You can't go to the doc and demand anything anyway I mean, it's up to them if they decide to prescribe anything right...


----------



## dk8594 (May 26, 2018)

iwanthotcocoa said:


> Lol! Actually, it's $1300 per year minus filling any scripts, that includes doctor visits and testing only. And the initial is $300 to see the doc without testing, then you gotto commit $1300 for testing and regular visits (without any guarantee you will be given anything). And if you commit they deduct your initial $300. I thought that the process was standard. And it's in Canada so maybe that's also why it's pricier...
> 
> You can't go to the doc and demand anything anyway I mean, it's up to them if they decide to prescribe anything right...



So $1,300 CND? That’s like $40 US dollars, right? 


Seriously, keep looking. There has to be more than one clinic in Canada.


----------



## iwanthotcocoa (May 26, 2018)

Lol yeah i think that's about right, so I'd have to work overtime at the Canada Goose factory to afford it in a couple of years





dk8594 said:


> So $1,300 CND? That’s like $40 US dollars, right?
> 
> 
> Seriously, keep looking. There has to be more than one clinic in Canada.


----------



## stonetag (May 26, 2018)

iwanthotcocoa said:


> Lol yeah i think that's about right, so I'd have to work overtime at the Canada Goose factory to afford it in a couple of years


I was wondering where all the Canada geese come from, need to lay some folks off, we’re overstocked down here!


----------



## dk8594 (May 26, 2018)

You have multiple threads going, so forgive me for reposting this link, but it pertains to prices in Canada, which should be helpful.
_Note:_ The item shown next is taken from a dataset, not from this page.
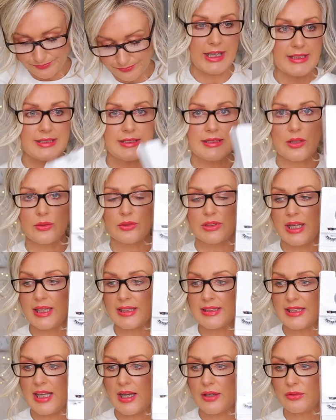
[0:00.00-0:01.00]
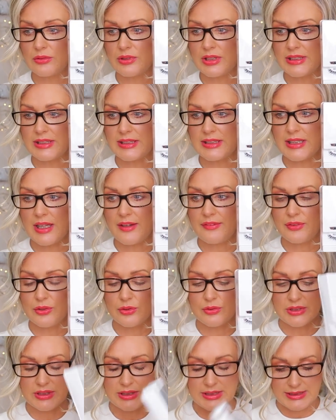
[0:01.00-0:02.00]
okay so that's how the stuff
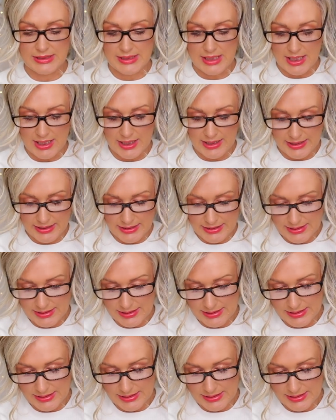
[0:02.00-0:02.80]
looks inside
https://www.ncbi.nlm.nih.gov/pubmed/26986676

My decision to go through a clinic was largely due to my ignorance of UGLs and wanting to stay legal.  For TRT purposes, you don't want to have to worry about UGLs under/over dosing your meds, nor do you want to worry whether a source you   use one year will still be available the next.  On top of that, going through a UGL is illegal.  It's a personal choice, but you have decide how much risk you are willing to take and if the reward is worth it. Career and children could play a factor.


----------



## iwanthotcocoa (May 26, 2018)

Thanks man, yeah I'm trying to get some more research done on my days off. My understanding is: hrr clinics will never prescribe enough for "gains" since that's not what they're for, so they don't entertain men who wanna get big using steroids. And on top of that, that talk at the clinic is sure to lower your chances of getting any script from the doc... Am i correct or did i get it wrong? This is just what I've gathered so far.
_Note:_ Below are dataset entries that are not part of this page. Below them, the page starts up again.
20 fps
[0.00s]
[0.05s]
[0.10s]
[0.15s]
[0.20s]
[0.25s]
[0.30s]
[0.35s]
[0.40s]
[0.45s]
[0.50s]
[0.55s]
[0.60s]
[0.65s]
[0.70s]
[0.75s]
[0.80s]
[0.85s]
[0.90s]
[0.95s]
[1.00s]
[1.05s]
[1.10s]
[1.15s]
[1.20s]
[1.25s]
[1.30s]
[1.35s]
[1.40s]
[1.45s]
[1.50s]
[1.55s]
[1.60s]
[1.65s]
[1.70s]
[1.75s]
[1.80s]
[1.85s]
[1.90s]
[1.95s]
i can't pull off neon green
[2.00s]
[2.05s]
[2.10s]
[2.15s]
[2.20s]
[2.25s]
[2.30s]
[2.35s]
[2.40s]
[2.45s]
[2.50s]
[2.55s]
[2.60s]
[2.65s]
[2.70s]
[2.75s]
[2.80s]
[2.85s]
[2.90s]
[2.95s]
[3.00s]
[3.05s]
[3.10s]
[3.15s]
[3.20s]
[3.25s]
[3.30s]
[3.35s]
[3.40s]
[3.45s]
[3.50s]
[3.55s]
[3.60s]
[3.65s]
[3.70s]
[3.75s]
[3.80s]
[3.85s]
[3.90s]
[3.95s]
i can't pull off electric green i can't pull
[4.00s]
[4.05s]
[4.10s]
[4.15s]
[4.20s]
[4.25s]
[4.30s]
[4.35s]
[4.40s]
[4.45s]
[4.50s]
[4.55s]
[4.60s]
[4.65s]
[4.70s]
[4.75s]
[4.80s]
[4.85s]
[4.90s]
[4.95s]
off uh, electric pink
What did they start you at if you don't mind me asking?


----------



## dk8594 (May 26, 2018)

Trt is not for gains.  It’s therapy and life long journey. Anyone who goes to a clinic and starts talking about the “mad gainz” they are going to make should be turned away.  One shouldn’t approach it looking to be Superman; one should approach it seeking to feel how they did in their 20s. 

I started off on testosterone cream. You’ll hear a lot of people knock it, but going from nothing to something turned my life around.


----------



## iwanthotcocoa (May 26, 2018)

I'm doing my best not to get ahead of myself, yeah, i want to see my levels. I'm doing bloodwork soon. Then if I'm possibly low, I'm going to try going to a clinic. That's why I'm looking for one.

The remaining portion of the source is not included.